Now, if you’ve ever heard of this guy before, chances are you’ve already fallen asleep. But don’t freak out!
So what is KL Divergence? Well, let me put it this way imagine you have two cats named Fluffy and Whiskers. You want to compare how much they like their food bowls by measuring something called “cat preference.” But here’s the catch: instead of just comparing which cat eats more out of each bowl (which would be too simple), we need to take into account how much each cat likes or dislikes each bowl.
That’s where KL Divergence comes in! It measures the difference between two probability distributions, and can help us figure out whether Fluffy prefers her food from Bowl A over Bowl B (or vice versa).
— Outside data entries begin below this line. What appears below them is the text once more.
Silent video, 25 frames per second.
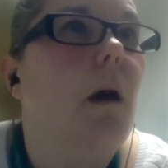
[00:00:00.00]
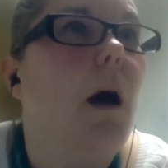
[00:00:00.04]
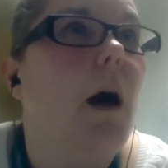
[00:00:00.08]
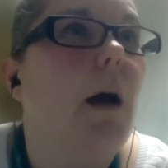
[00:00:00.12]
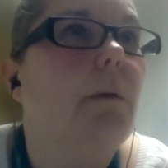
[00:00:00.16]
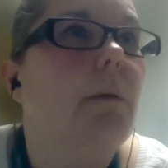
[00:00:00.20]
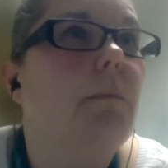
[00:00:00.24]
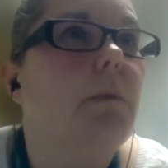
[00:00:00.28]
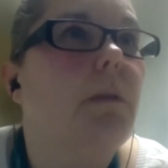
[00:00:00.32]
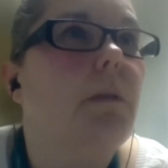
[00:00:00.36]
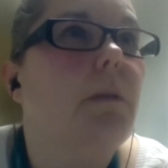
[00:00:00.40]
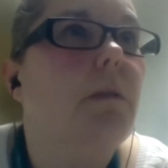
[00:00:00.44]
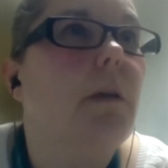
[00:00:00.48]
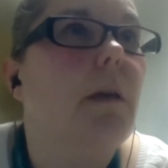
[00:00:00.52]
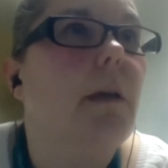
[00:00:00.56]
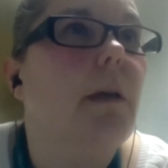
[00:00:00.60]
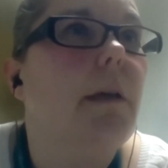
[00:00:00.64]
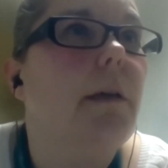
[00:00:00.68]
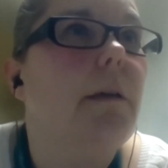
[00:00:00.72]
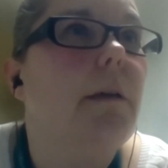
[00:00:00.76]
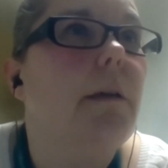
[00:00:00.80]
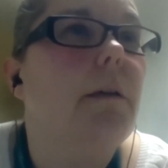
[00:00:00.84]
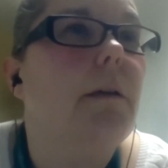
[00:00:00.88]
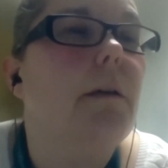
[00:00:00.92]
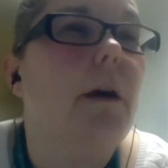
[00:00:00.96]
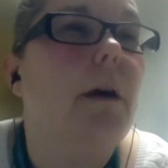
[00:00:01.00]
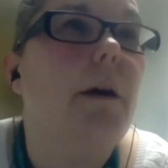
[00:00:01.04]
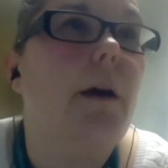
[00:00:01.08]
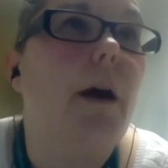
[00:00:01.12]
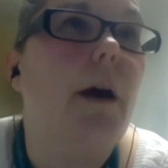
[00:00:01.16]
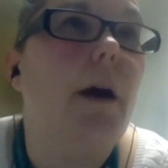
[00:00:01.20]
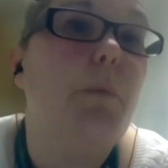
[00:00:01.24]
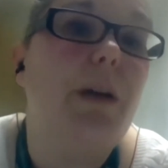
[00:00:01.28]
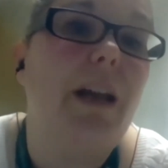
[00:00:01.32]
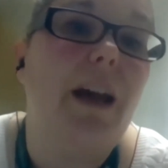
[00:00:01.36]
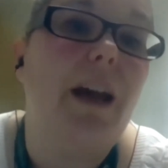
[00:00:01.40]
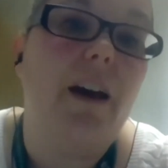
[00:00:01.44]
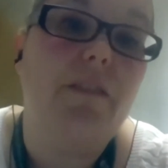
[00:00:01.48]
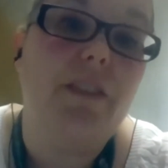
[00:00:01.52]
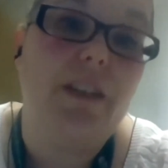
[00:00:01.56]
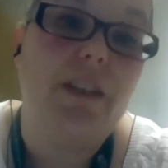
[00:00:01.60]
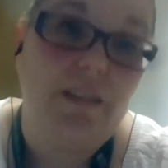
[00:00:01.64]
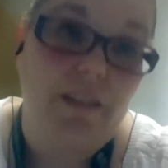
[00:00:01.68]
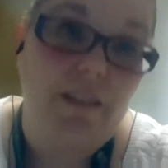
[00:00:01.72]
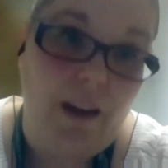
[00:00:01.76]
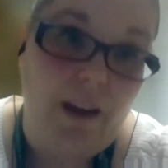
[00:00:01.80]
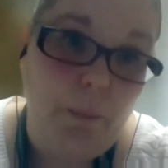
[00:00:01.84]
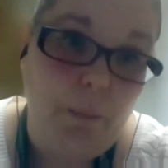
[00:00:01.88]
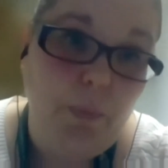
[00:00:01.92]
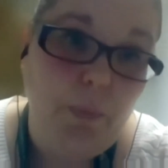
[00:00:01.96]
would say I would have
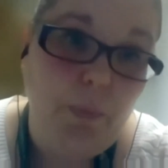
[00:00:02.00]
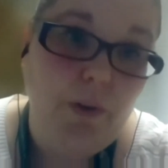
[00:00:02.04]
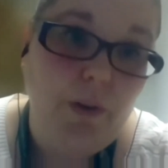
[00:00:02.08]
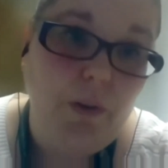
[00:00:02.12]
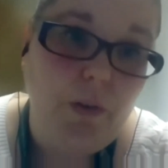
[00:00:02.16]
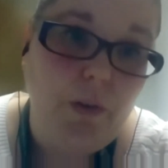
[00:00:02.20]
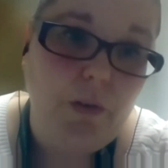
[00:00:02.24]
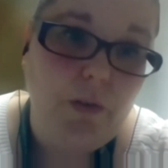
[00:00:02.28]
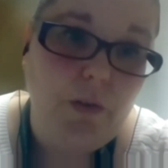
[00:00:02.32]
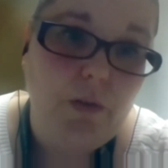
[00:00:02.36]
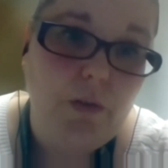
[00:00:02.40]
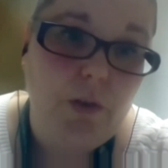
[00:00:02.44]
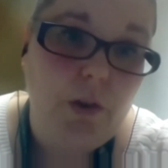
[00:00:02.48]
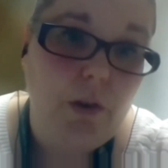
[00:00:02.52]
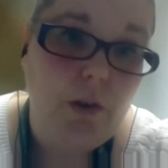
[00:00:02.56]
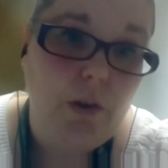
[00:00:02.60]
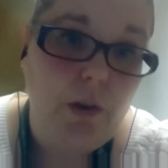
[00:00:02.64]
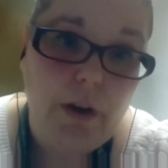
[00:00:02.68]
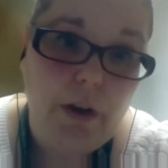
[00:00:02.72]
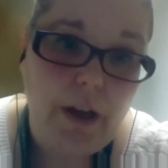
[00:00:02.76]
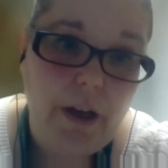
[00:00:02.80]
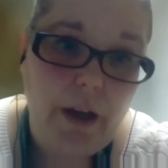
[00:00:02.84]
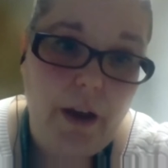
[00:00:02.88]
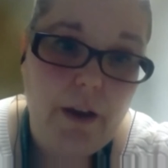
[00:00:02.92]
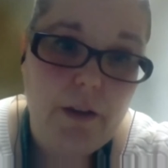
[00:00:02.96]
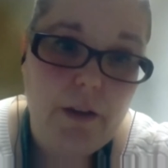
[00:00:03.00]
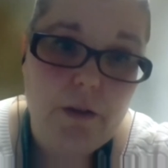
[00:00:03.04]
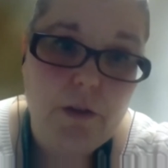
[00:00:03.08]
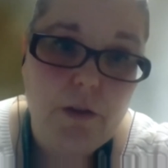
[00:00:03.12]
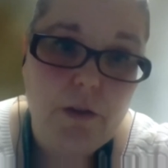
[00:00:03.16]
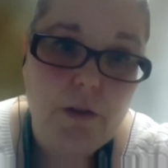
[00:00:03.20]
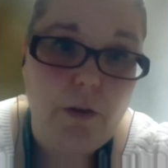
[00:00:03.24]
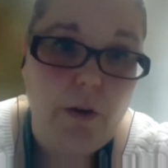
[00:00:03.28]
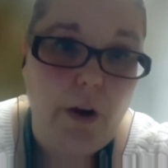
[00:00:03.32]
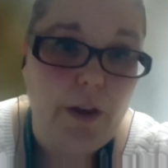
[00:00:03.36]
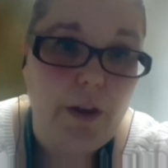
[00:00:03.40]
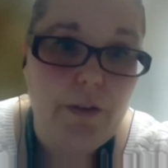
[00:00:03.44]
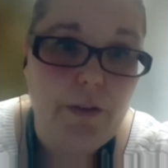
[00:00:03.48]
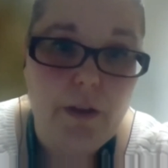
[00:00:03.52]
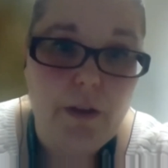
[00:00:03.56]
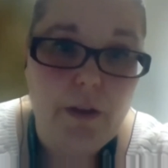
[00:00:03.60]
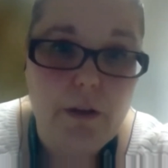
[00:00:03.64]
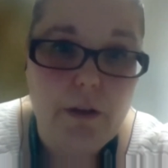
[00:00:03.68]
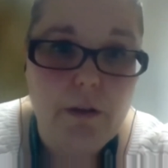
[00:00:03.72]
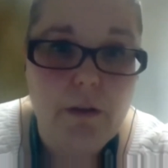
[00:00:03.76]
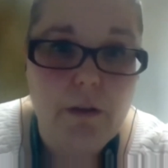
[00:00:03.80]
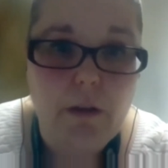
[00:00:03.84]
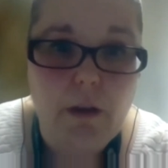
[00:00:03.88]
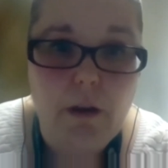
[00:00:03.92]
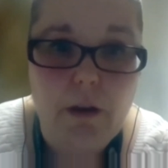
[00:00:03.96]
examples to look at. So I
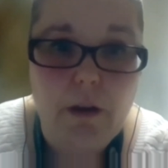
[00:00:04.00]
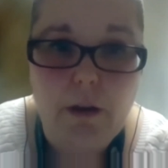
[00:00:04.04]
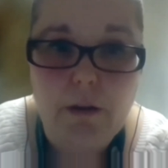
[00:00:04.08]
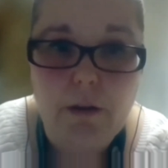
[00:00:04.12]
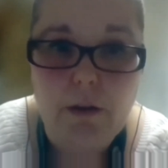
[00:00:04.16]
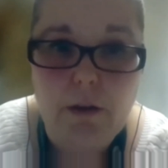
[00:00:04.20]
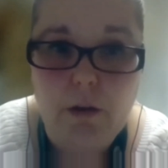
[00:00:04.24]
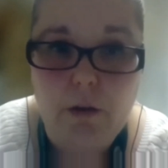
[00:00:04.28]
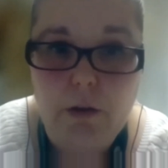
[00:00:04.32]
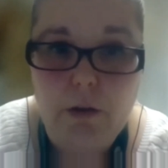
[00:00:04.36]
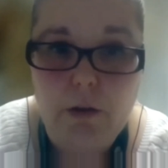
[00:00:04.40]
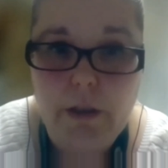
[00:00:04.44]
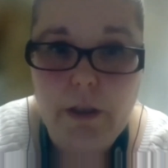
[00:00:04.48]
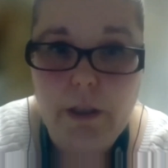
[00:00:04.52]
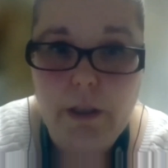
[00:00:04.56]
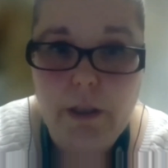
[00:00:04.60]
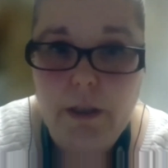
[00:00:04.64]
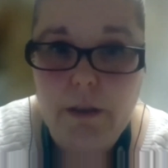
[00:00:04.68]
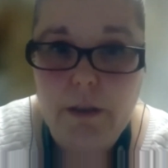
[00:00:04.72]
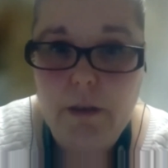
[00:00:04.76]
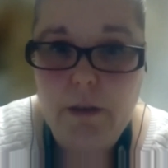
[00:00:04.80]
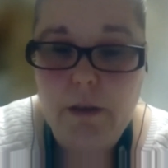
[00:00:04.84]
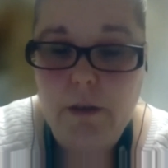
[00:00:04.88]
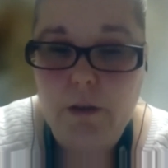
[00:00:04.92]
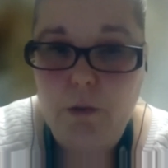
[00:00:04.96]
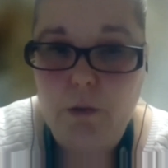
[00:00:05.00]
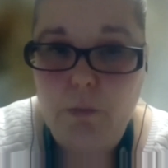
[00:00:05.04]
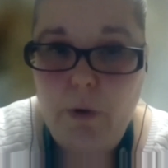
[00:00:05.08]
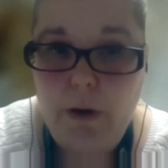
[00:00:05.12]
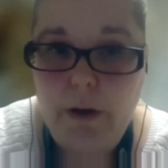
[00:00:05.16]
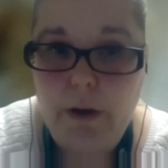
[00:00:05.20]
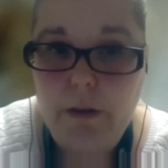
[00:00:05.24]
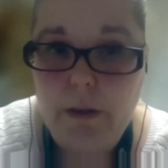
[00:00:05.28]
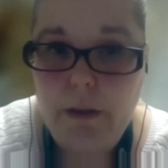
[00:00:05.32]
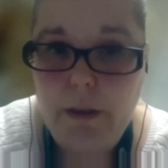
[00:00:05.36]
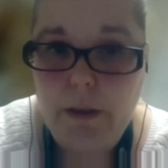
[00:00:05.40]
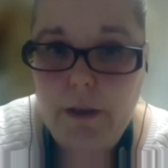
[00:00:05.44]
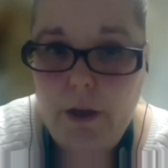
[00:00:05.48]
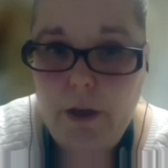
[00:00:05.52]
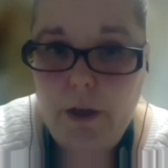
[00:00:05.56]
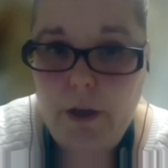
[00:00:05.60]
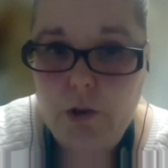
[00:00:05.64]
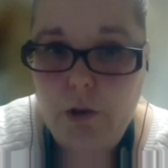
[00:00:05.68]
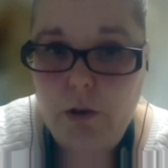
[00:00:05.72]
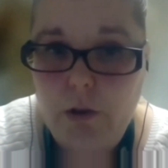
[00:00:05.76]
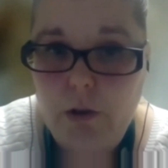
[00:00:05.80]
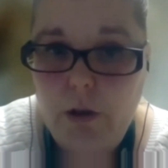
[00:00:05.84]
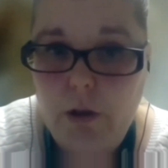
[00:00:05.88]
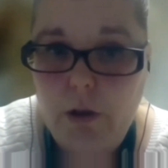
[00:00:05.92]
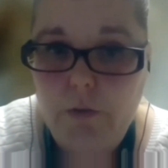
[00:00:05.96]
think, looking at the Israeli
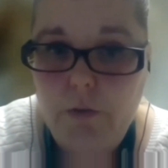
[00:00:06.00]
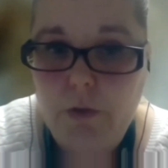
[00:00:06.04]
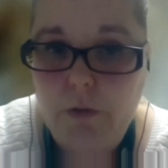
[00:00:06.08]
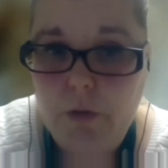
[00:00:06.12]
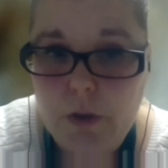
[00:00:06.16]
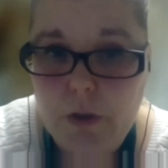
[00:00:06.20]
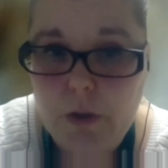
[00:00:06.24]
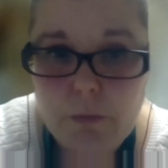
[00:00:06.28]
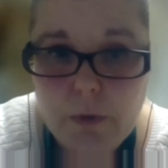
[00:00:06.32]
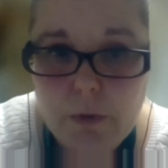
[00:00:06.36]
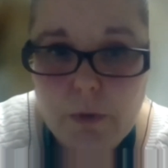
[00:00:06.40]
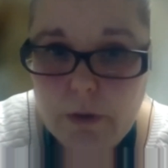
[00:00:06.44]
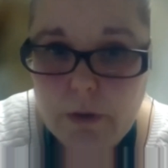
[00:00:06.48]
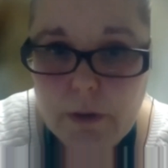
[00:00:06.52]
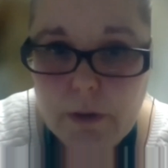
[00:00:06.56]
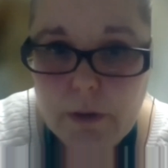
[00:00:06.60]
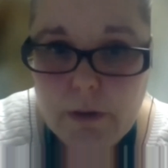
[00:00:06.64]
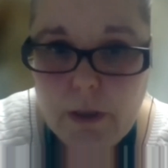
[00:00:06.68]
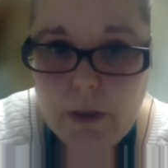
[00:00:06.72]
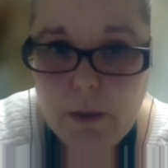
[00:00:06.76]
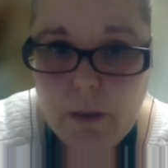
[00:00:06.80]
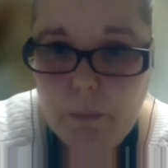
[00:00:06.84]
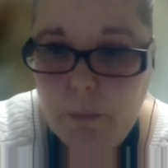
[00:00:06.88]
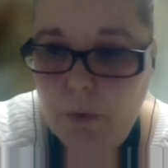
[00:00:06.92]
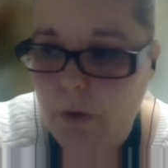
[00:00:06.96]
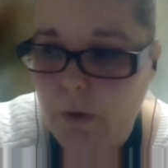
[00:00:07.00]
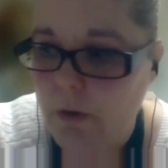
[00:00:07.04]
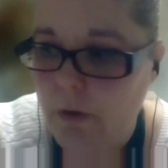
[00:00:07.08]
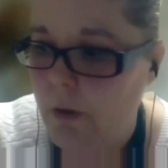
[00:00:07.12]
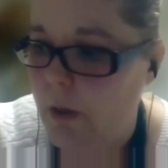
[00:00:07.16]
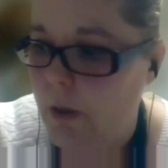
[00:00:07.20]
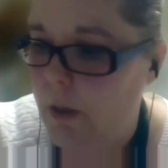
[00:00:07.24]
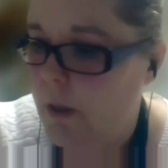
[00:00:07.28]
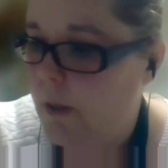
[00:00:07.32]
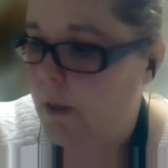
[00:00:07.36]
National Archives of Israel example,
Now, if you’re still with me, Let’s kick this off with some math. The formula for KL Divergence is:
D(P || Q) = sum [ P(x) * log2(P(x)/Q(x)) ]
Where P and Q are the two probability distributions we want to compare (in our case, Fluffy’s preferences for Bowl A vs. Bowl B).
So let’s say that Fluffy eats from Bowl A with a probability of 0.75, and from Bowl B with a probability of 0.25. And let’s also assume that Whiskers has the opposite preference she likes Bowl B more than Bowl A (with probabilities of 0.25 and 0.75 respectively).
To calculate KL Divergence, we would plug these numbers into our formula:
D(P || Q) = sum [ P(x) * log2(P(x)/Q(x)) ]
For Fluffy’s preferences for Bowl A vs. Whiskers’ preferences for Bowl B (which is essentially comparing Fluffy to the opposite of herself), we get:
D(Fluffy || Whiskers) = 0.75 * log2(0.75/0.25) + 0.25 * log2(0.25/0.75)
We have our KL Divergence score, which tells us how different Fluffy’s preferences are from Whiskers’. In this case, the result is:
D(Fluffy || Whiskers) = 1.68 bits (or nats if you prefer)
Now go forth and calculate some KL Divergences of your own just don’t blame us if you fall asleep in the process!